Task to carry out: Give back the listing in full and exactly, leaving out the images.

Entries provided:
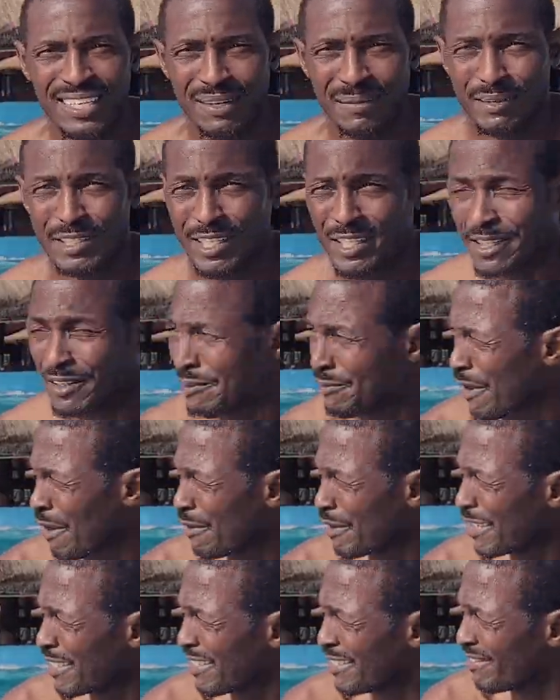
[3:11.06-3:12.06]
because it's
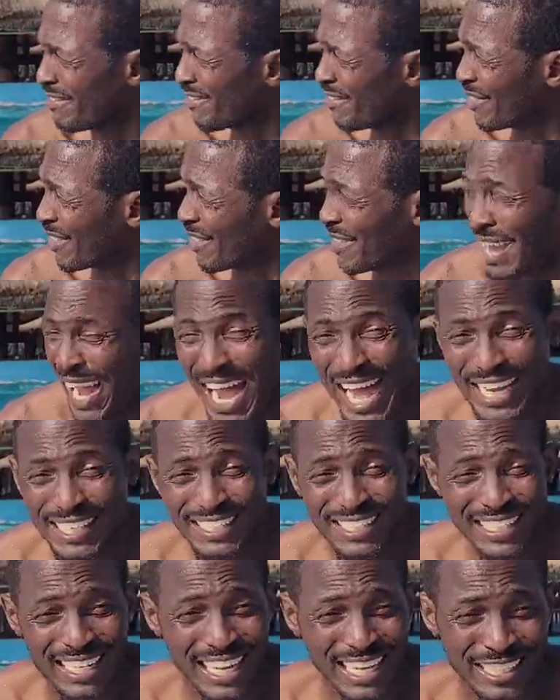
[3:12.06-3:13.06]
very hot,
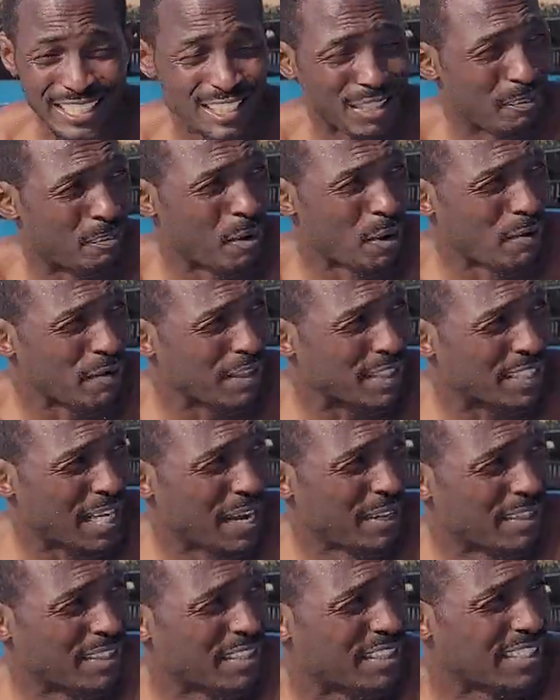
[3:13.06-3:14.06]
and it's a perfect
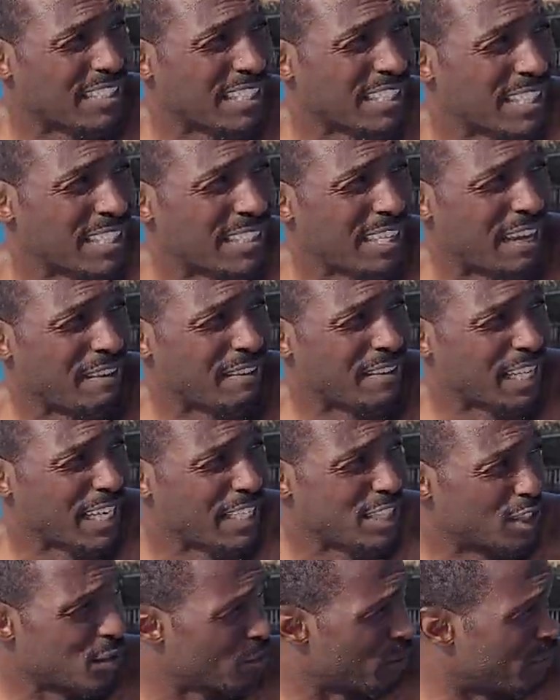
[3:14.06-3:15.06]
time to have a
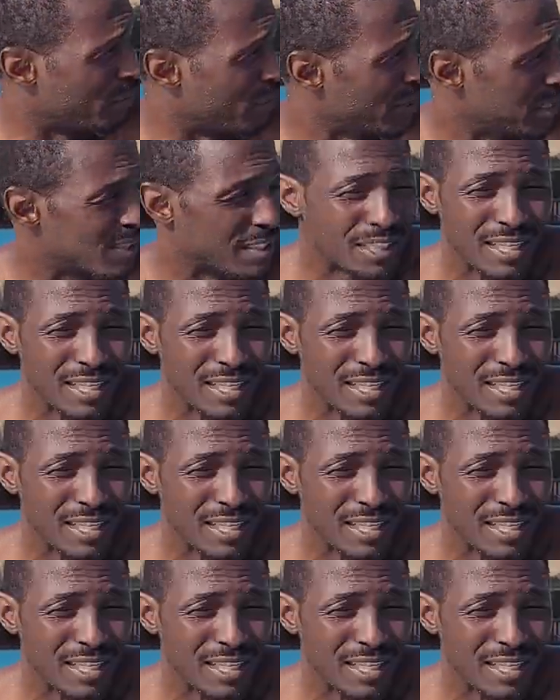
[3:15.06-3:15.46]
nice swim. But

Result for this task:
[3:11.06-3:12.06]
because it's
[3:12.06-3:13.06]
very hot,
[3:13.06-3:14.06]
and it's a perfect
[3:14.06-3:15.06]
time to have a
[3:15.06-3:15.46]
nice swim. But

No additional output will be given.